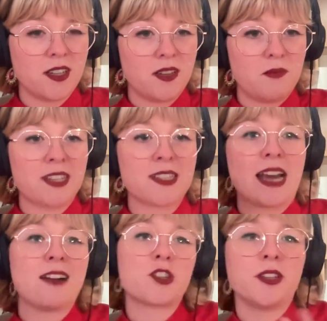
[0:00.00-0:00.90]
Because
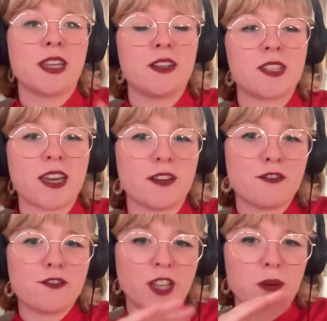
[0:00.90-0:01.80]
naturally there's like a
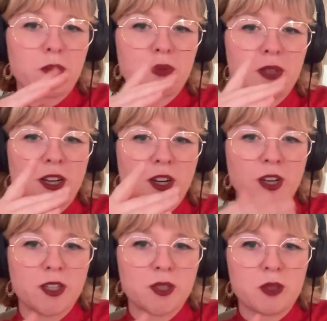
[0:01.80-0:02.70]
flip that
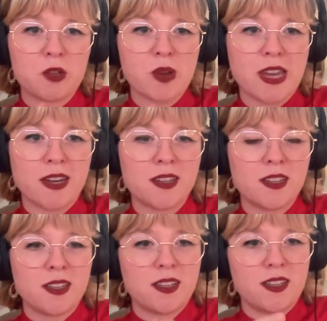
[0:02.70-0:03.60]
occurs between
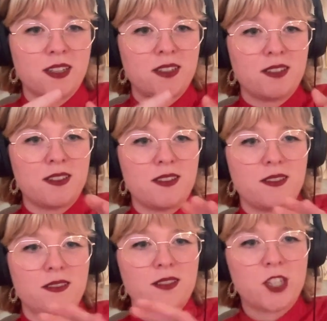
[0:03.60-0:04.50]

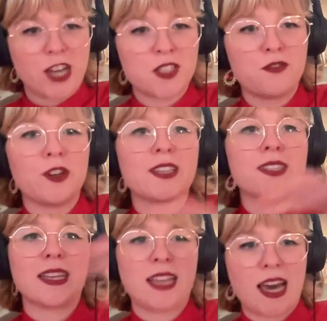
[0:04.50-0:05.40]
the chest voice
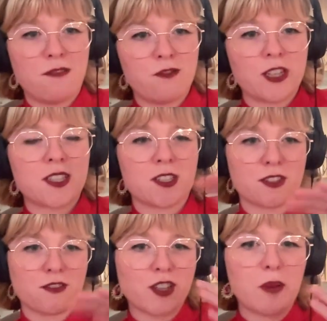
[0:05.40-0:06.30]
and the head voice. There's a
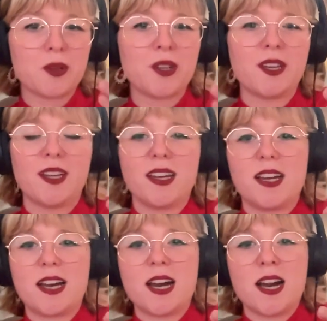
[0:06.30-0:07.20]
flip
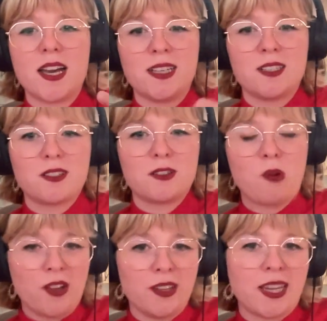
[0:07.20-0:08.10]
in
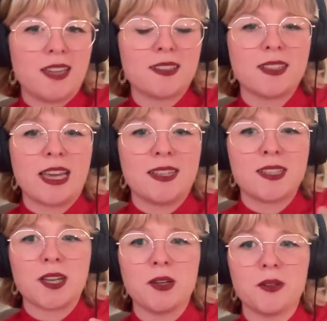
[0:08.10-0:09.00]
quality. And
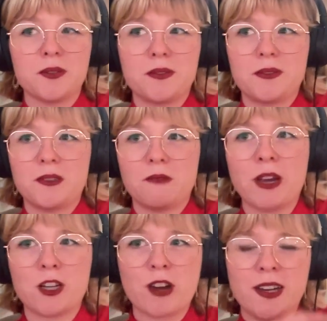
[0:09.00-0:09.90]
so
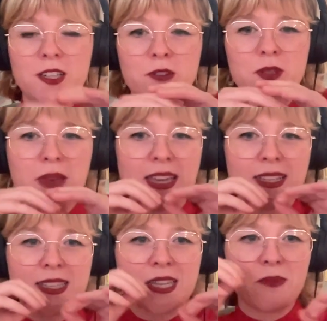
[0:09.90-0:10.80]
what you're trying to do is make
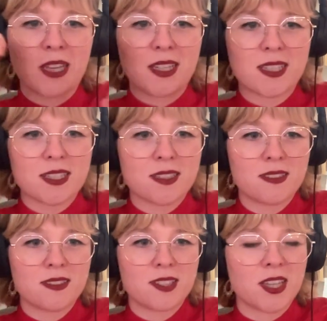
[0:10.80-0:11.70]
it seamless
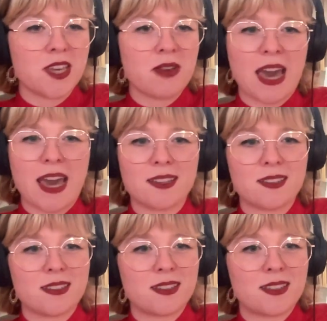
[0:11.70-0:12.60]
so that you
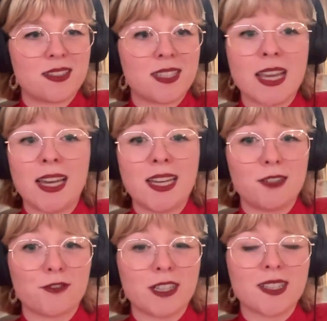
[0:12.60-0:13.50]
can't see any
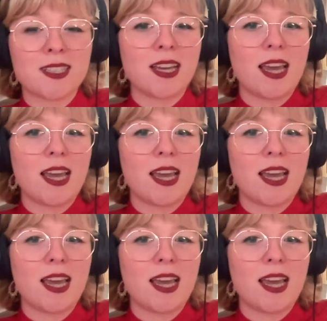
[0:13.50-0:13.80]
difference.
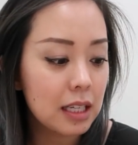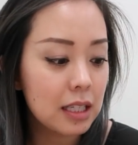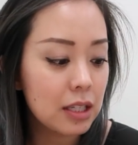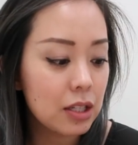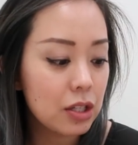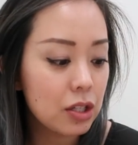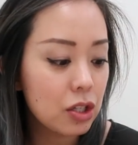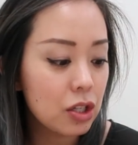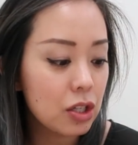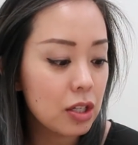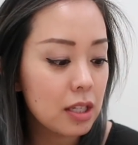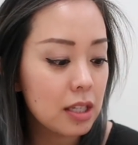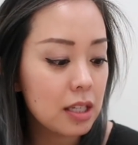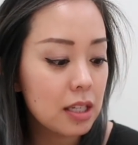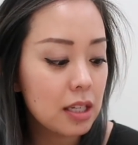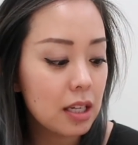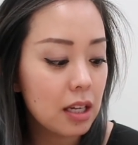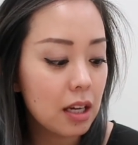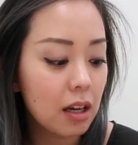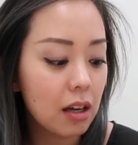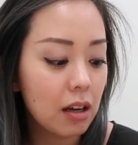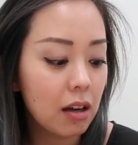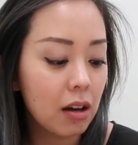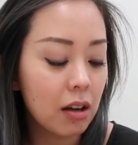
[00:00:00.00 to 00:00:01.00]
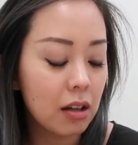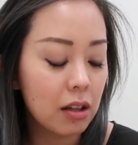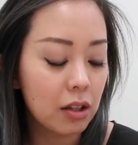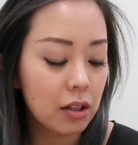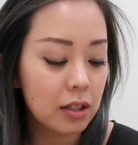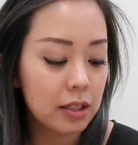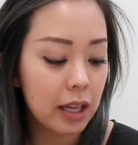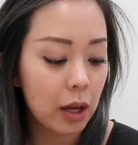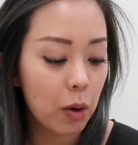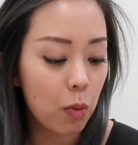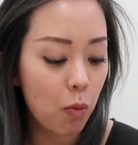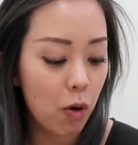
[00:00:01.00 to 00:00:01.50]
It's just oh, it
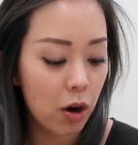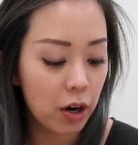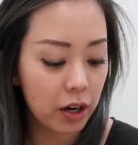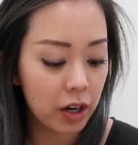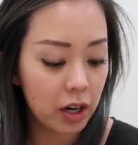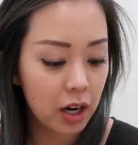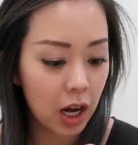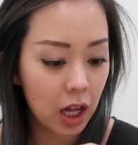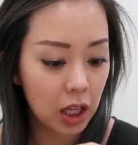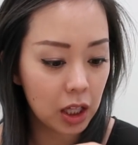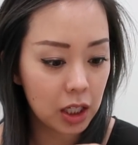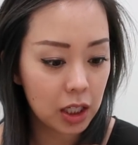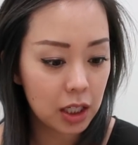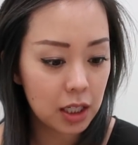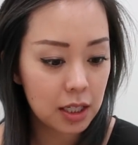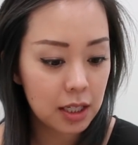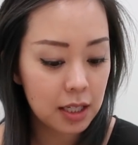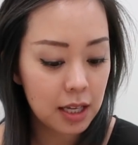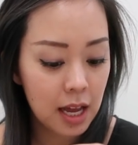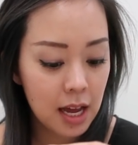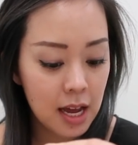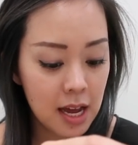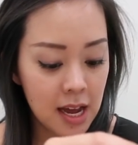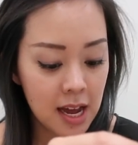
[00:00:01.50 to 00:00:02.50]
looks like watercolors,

#####

EXERCISE GOAL —
No pictures belong in the answer. It must repeat exactly the lines from the line with "[0:11.70-0:12.60]" through the final line of the records.

ANSWER TO THIS TASK —
[0:11.70-0:12.60]
so that you
[0:12.60-0:13.50]
can't see any
[0:13.50-0:13.80]
difference.
[00:00:00.00 to 00:00:01.00]
[00:00:01.00 to 00:00:01.50]
It's just oh, it
[00:00:01.50 to 00:00:02.50]
looks like watercolors,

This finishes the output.